• **Directions for this task**: Give a faithful, exact copy of all entries, minus the images.

• **Available data**:

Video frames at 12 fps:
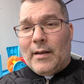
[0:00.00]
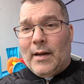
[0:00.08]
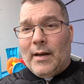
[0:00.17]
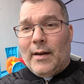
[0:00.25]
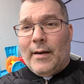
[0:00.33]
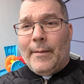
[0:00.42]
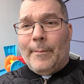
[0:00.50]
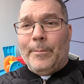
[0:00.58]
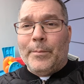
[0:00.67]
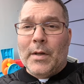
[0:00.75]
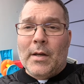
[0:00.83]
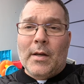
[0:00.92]
Um,
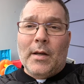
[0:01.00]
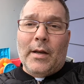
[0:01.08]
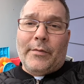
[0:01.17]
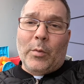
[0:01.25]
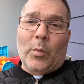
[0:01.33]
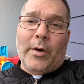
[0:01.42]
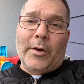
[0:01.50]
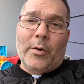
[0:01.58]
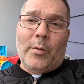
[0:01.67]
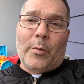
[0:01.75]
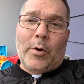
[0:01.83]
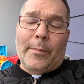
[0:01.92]
if you want to
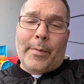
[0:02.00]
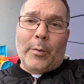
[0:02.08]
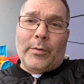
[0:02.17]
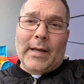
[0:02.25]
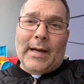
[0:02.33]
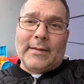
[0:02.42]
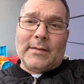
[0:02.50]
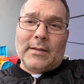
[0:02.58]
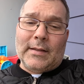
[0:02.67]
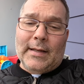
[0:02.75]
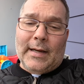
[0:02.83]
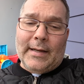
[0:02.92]
know more about that,
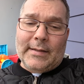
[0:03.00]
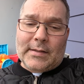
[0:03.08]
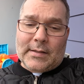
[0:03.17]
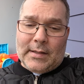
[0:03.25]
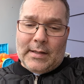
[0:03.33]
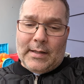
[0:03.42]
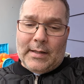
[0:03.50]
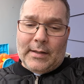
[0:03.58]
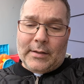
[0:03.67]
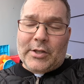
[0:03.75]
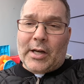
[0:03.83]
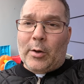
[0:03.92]
guys, uh,
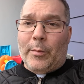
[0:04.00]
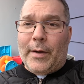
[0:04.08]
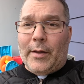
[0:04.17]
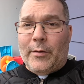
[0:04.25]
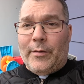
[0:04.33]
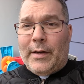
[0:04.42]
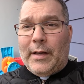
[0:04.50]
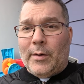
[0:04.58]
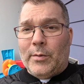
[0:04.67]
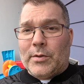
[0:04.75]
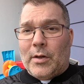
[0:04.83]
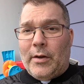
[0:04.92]
check out my other
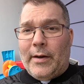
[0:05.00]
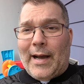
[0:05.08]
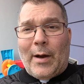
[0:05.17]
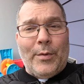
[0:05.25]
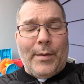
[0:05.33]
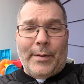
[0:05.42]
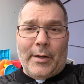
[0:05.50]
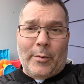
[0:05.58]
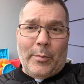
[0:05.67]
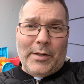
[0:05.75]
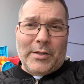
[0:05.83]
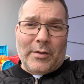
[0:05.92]
videos on how they plan
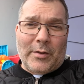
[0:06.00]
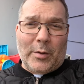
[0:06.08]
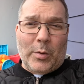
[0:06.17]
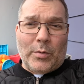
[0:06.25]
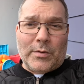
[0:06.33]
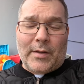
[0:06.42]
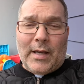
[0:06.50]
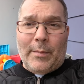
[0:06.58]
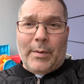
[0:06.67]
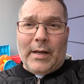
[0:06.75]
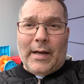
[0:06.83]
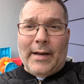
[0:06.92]
on reaching their goals or KPI.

• **Result**:
Video frames at 12 fps:
[0:00.00]
[0:00.08]
[0:00.17]
[0:00.25]
[0:00.33]
[0:00.42]
[0:00.50]
[0:00.58]
[0:00.67]
[0:00.75]
[0:00.83]
[0:00.92]
Um,
[0:01.00]
[0:01.08]
[0:01.17]
[0:01.25]
[0:01.33]
[0:01.42]
[0:01.50]
[0:01.58]
[0:01.67]
[0:01.75]
[0:01.83]
[0:01.92]
if you want to
[0:02.00]
[0:02.08]
[0:02.17]
[0:02.25]
[0:02.33]
[0:02.42]
[0:02.50]
[0:02.58]
[0:02.67]
[0:02.75]
[0:02.83]
[0:02.92]
know more about that,
[0:03.00]
[0:03.08]
[0:03.17]
[0:03.25]
[0:03.33]
[0:03.42]
[0:03.50]
[0:03.58]
[0:03.67]
[0:03.75]
[0:03.83]
[0:03.92]
guys, uh,
[0:04.00]
[0:04.08]
[0:04.17]
[0:04.25]
[0:04.33]
[0:04.42]
[0:04.50]
[0:04.58]
[0:04.67]
[0:04.75]
[0:04.83]
[0:04.92]
check out my other
[0:05.00]
[0:05.08]
[0:05.17]
[0:05.25]
[0:05.33]
[0:05.42]
[0:05.50]
[0:05.58]
[0:05.67]
[0:05.75]
[0:05.83]
[0:05.92]
videos on how they plan
[0:06.00]
[0:06.08]
[0:06.17]
[0:06.25]
[0:06.33]
[0:06.42]
[0:06.50]
[0:06.58]
[0:06.67]
[0:06.75]
[0:06.83]
[0:06.92]
on reaching their goals or KPI.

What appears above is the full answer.